Collected data entries:
┏━━
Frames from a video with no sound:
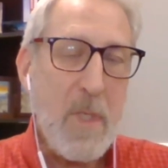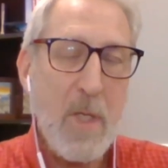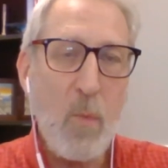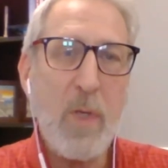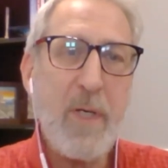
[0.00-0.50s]

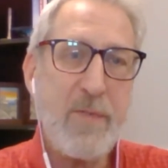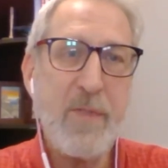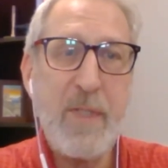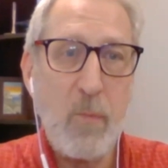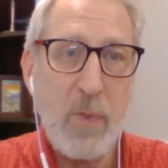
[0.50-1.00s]
And what is
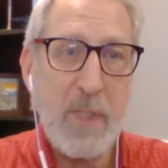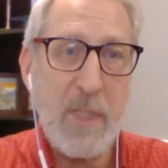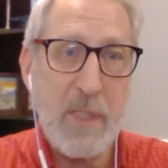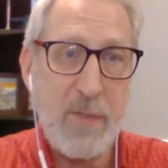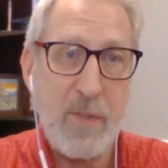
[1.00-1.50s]
it that
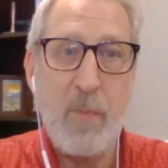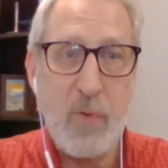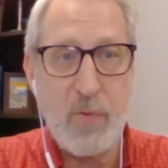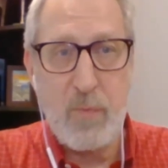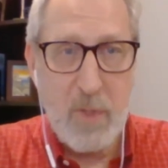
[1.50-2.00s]
really is, and the
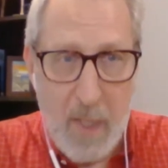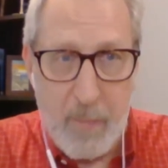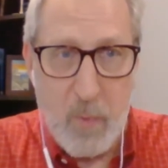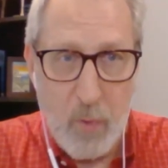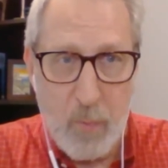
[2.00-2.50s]
most
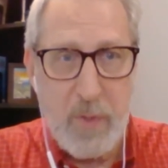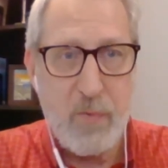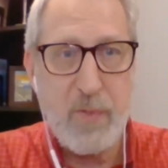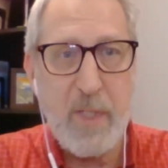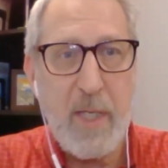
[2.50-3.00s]
common word we
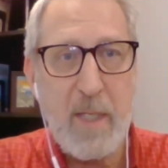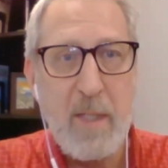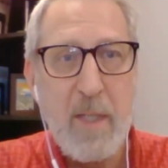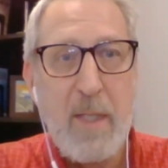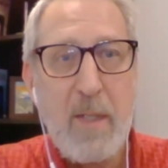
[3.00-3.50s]
use
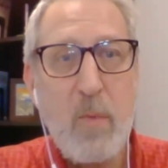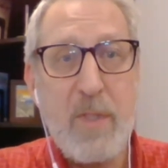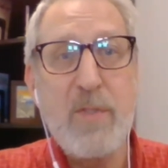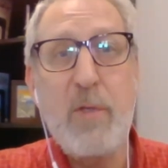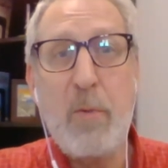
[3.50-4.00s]
today,
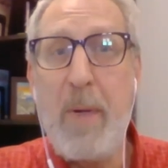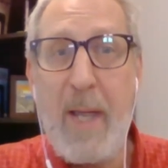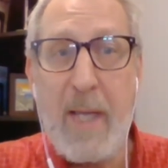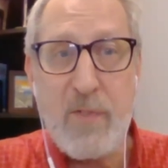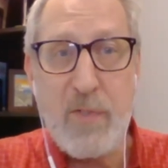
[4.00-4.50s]
what is their
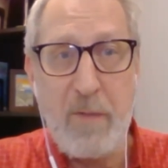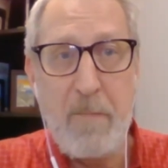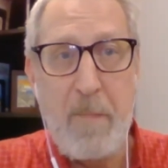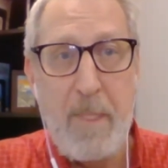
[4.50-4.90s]
passion?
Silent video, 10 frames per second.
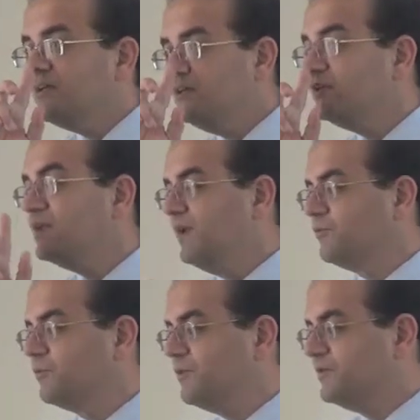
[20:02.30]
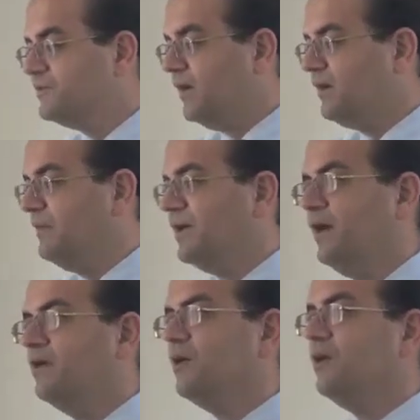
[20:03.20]
You can never really talk about
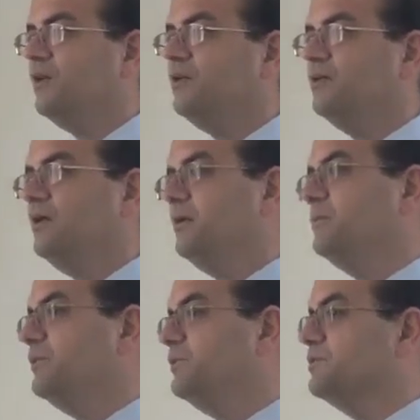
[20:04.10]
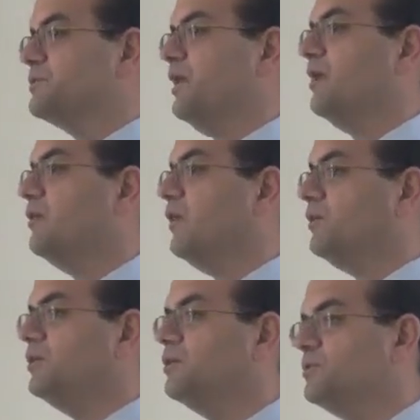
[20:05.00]
alcohol abuse or
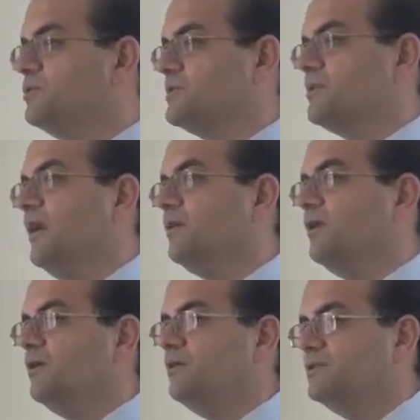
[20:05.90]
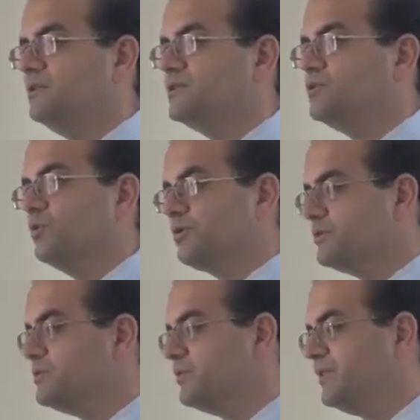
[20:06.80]
alcohol use or alcohol
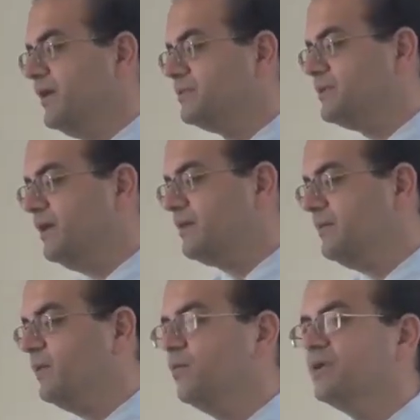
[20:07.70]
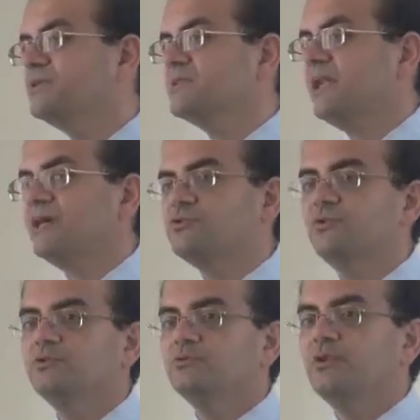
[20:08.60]
disorders without talking about what is an
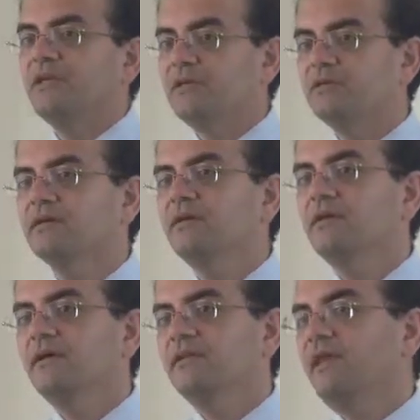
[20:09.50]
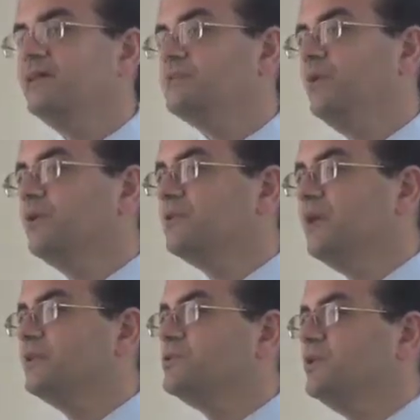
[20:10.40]
actual drink. And that's part of
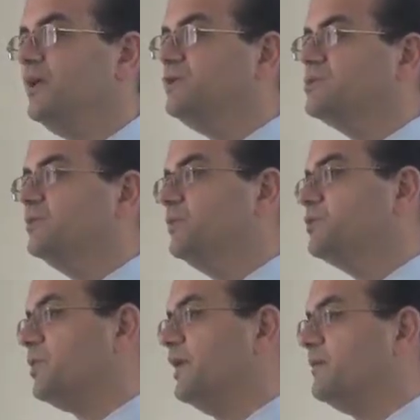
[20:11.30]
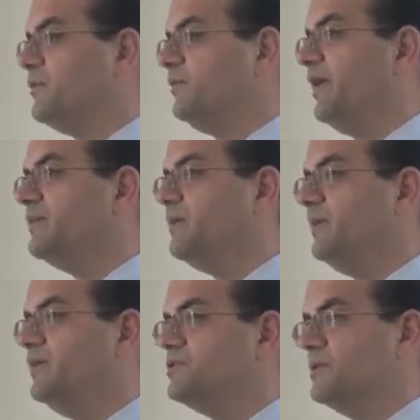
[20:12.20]
the education we try to provide the
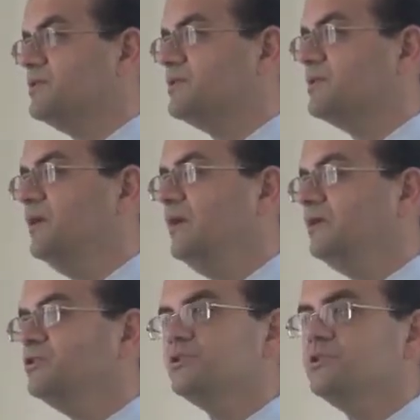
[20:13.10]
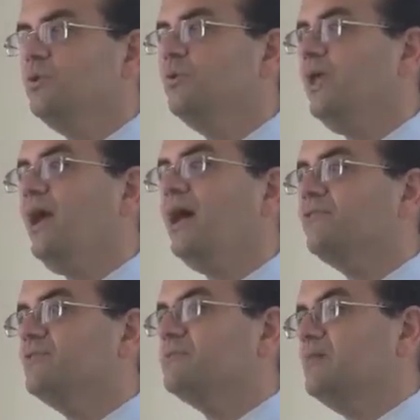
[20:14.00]
patients, just so we
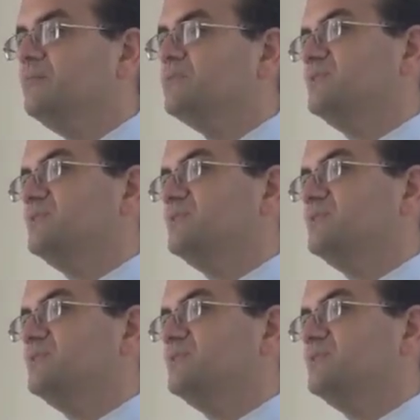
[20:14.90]
have the same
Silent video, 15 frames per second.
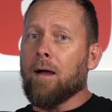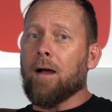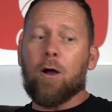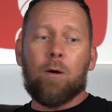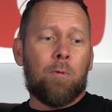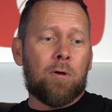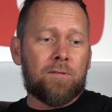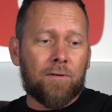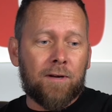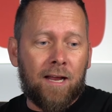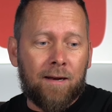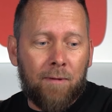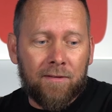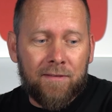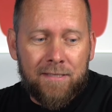I almost
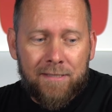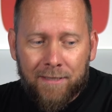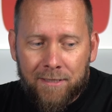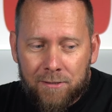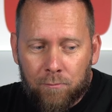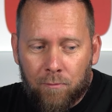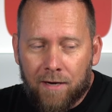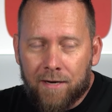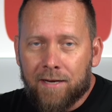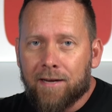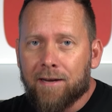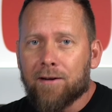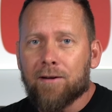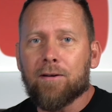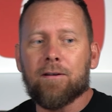forgot about this lens right
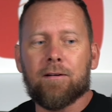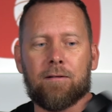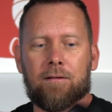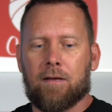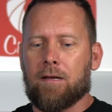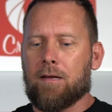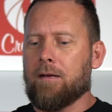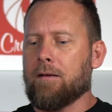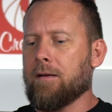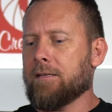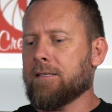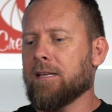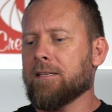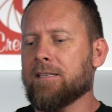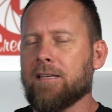here. I
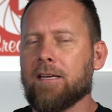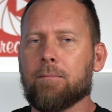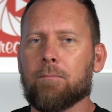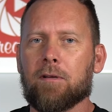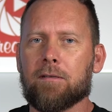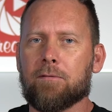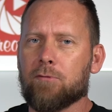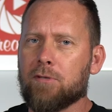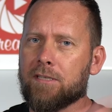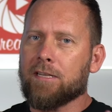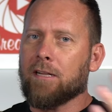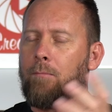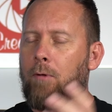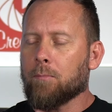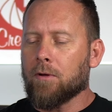said Sigma. I was just
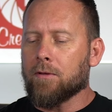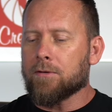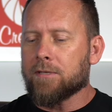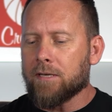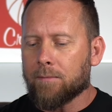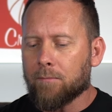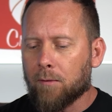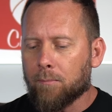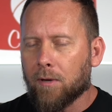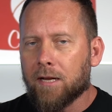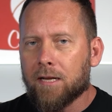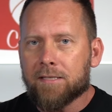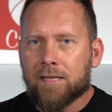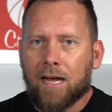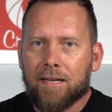telling my brother Sigma, but
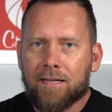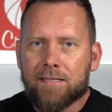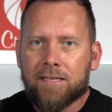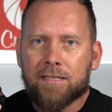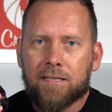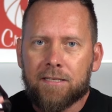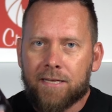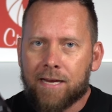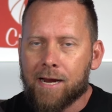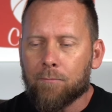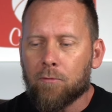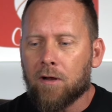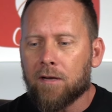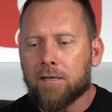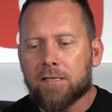it's not. This is a
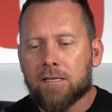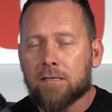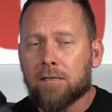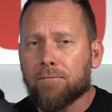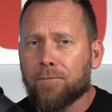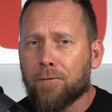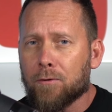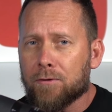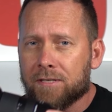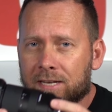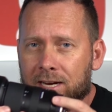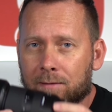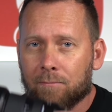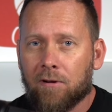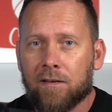Tamron. This is the first
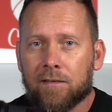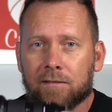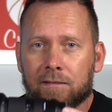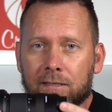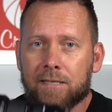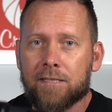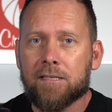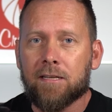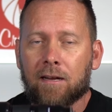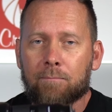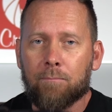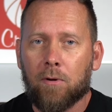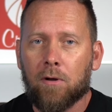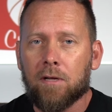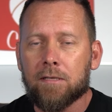Tamron lens that I
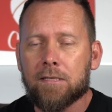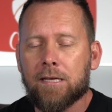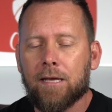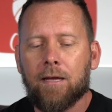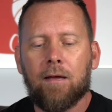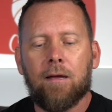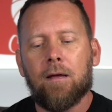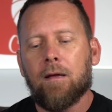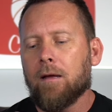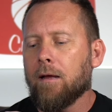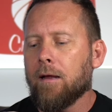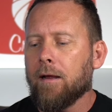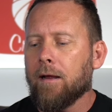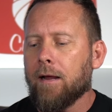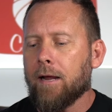bought,
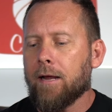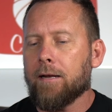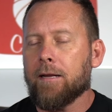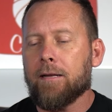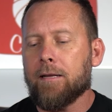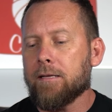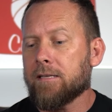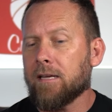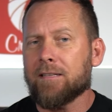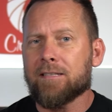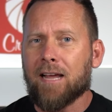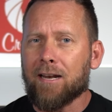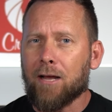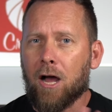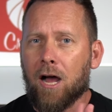and it is. It's
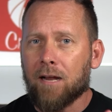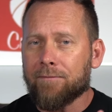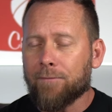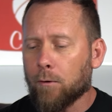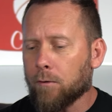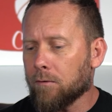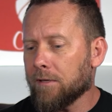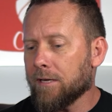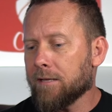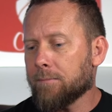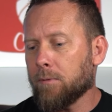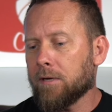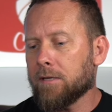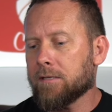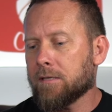got an odd focal length,
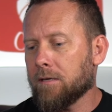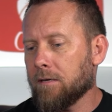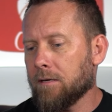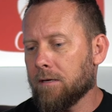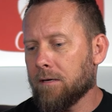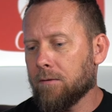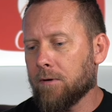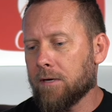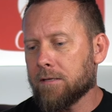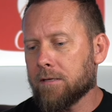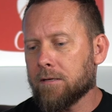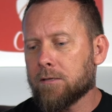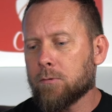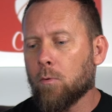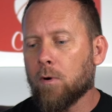but it's what is
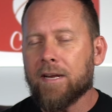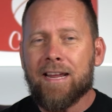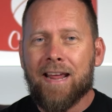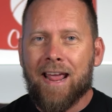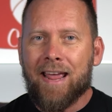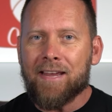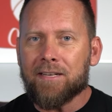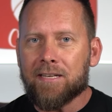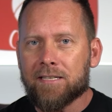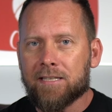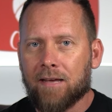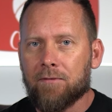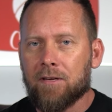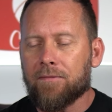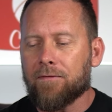it?
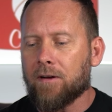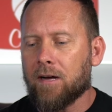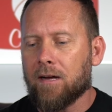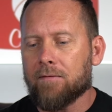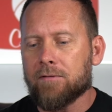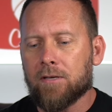28-75.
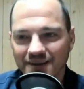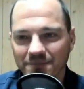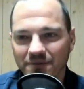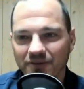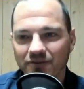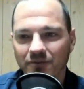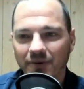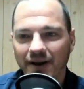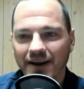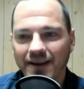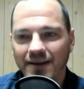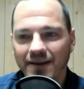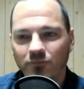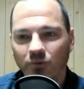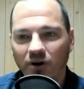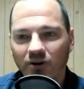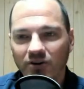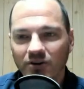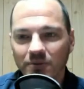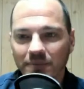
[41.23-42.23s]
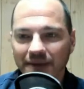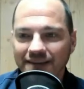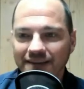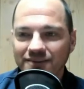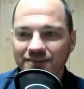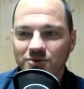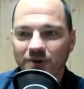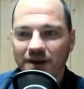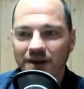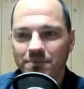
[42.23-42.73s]
up, everybody, and welcome
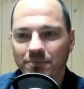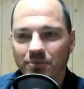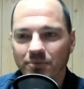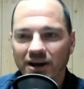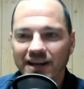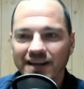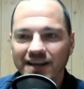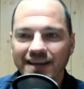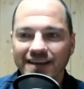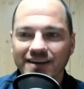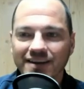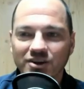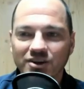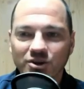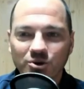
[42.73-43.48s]
into a breaking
┗━━
Set down every record exactly as written, but drop the pictures.

Frames from a video with no sound:
[0.00-0.50s]

[0.50-1.00s]
And what is
[1.00-1.50s]
it that
[1.50-2.00s]
really is, and the
[2.00-2.50s]
most
[2.50-3.00s]
common word we
[3.00-3.50s]
use
[3.50-4.00s]
today,
[4.00-4.50s]
what is their
[4.50-4.90s]
passion?
Silent video, 10 frames per second.
[20:02.30]
[20:03.20]
You can never really talk about
[20:04.10]
[20:05.00]
alcohol abuse or
[20:05.90]
[20:06.80]
alcohol use or alcohol
[20:07.70]
[20:08.60]
disorders without talking about what is an
[20:09.50]
[20:10.40]
actual drink. And that's part of
[20:11.30]
[20:12.20]
the education we try to provide the
[20:13.10]
[20:14.00]
patients, just so we
[20:14.90]
have the same
Silent video, 15 frames per second.
I almost
forgot about this lens right
here. I
said Sigma. I was just
telling my brother Sigma, but
it's not. This is a
Tamron. This is the first
Tamron lens that I
bought,
and it is. It's
got an odd focal length,
but it's what is
it?
28-75.
[41.23-42.23s]
[42.23-42.73s]
up, everybody, and welcome
[42.73-43.48s]
into a breaking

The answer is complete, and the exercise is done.